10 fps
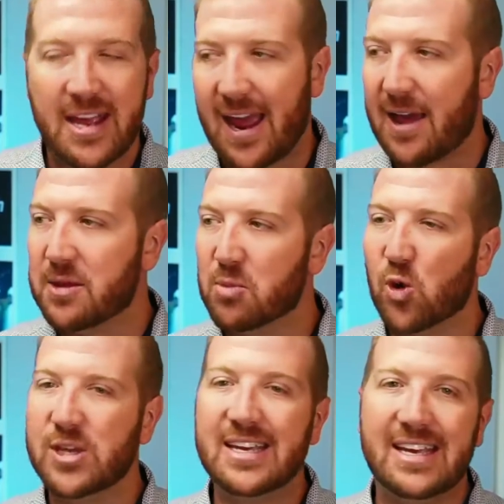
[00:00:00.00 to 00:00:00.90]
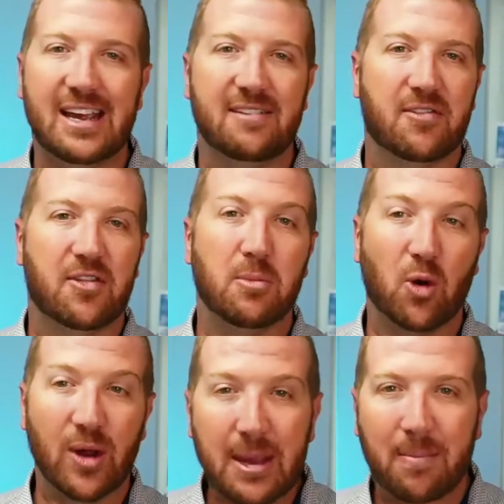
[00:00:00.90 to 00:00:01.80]
And the more you give, the
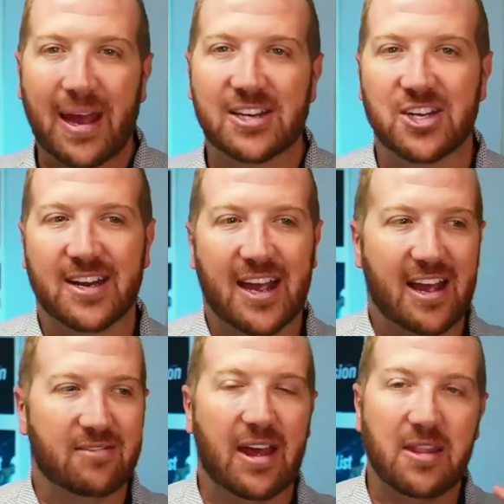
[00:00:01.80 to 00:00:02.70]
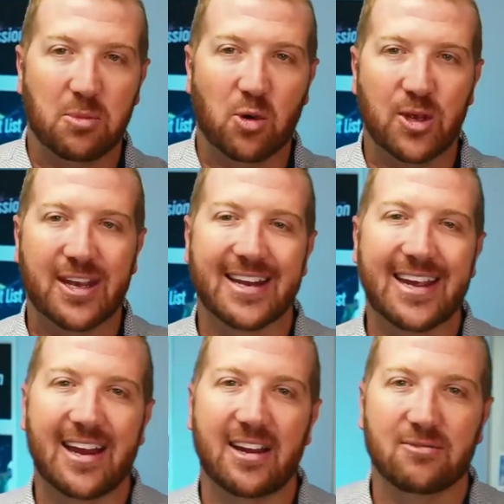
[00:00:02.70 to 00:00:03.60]
more impact you're going to have and the more you're going to
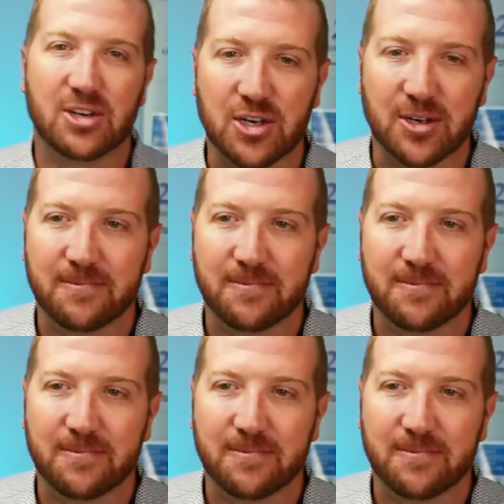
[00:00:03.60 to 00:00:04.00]
get in return.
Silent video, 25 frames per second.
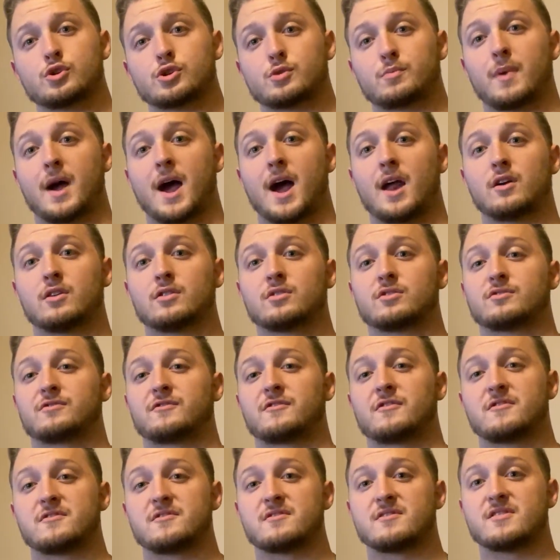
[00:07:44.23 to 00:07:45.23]
There's patterns
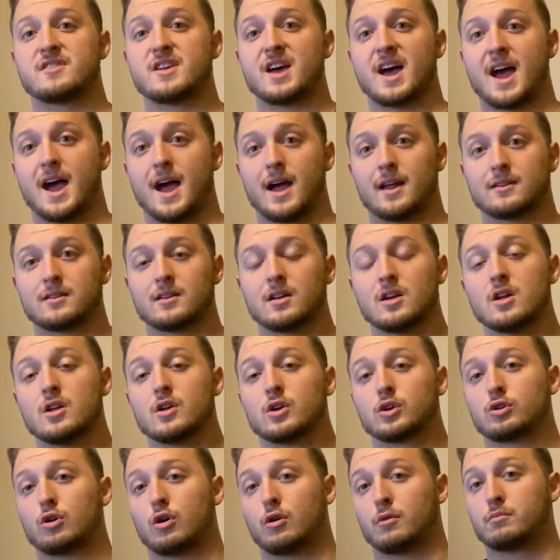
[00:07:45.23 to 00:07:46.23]
for that
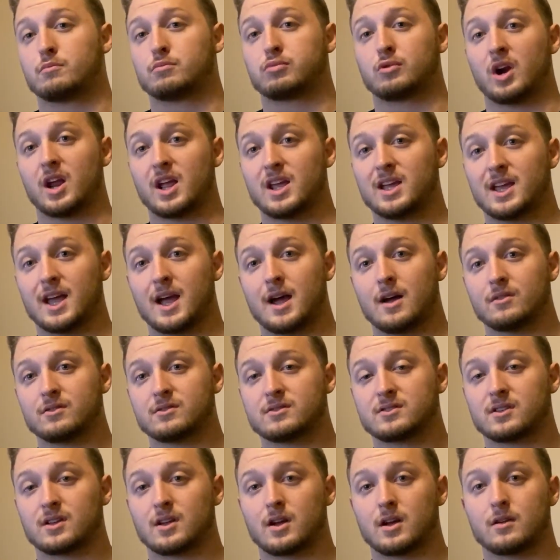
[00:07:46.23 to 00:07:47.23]
called
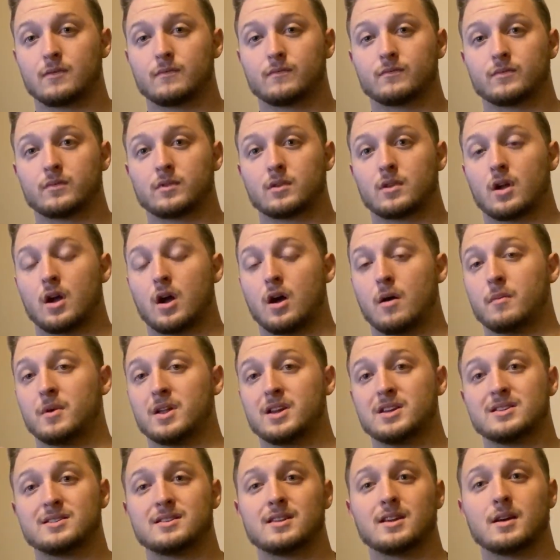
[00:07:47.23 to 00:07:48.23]
breakouts
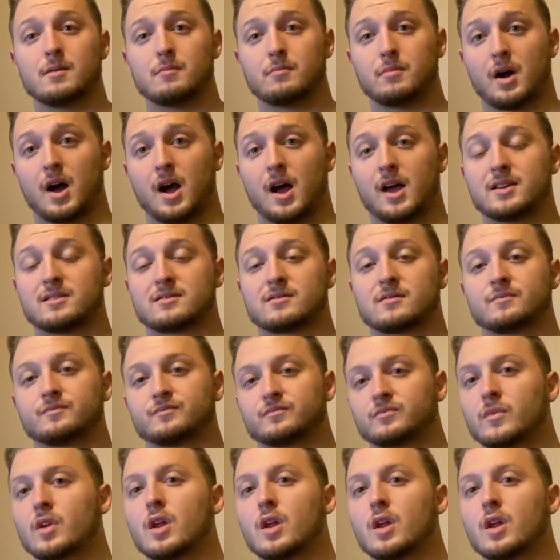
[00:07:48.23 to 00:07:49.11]
and dip buys.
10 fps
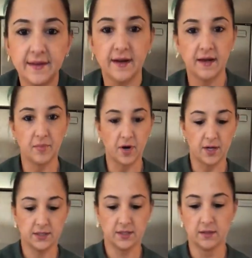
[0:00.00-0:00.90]
that I
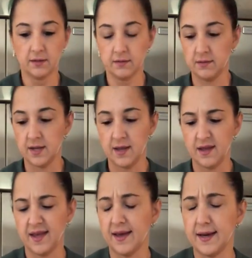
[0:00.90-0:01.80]
bought
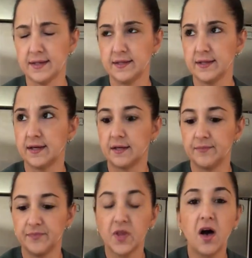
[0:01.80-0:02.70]
at
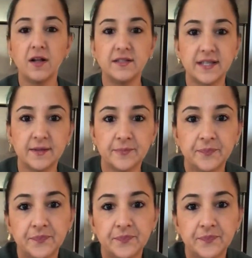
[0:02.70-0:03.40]
Aldi.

━━━━━━━━

== REQUIREMENT ==
Only the pictures are to be left out; the rest of the material above should be printed verbatim.

== ANSWER BOX ==
10 fps
[00:00:00.00 to 00:00:00.90]
[00:00:00.90 to 00:00:01.80]
And the more you give, the
[00:00:01.80 to 00:00:02.70]
[00:00:02.70 to 00:00:03.60]
more impact you're going to have and the more you're going to
[00:00:03.60 to 00:00:04.00]
get in return.
Silent video, 25 frames per second.
[00:07:44.23 to 00:07:45.23]
There's patterns
[00:07:45.23 to 00:07:46.23]
for that
[00:07:46.23 to 00:07:47.23]
called
[00:07:47.23 to 00:07:48.23]
breakouts
[00:07:48.23 to 00:07:49.11]
and dip buys.
10 fps
[0:00.00-0:00.90]
that I
[0:00.90-0:01.80]
bought
[0:01.80-0:02.70]
at
[0:02.70-0:03.40]
Aldi.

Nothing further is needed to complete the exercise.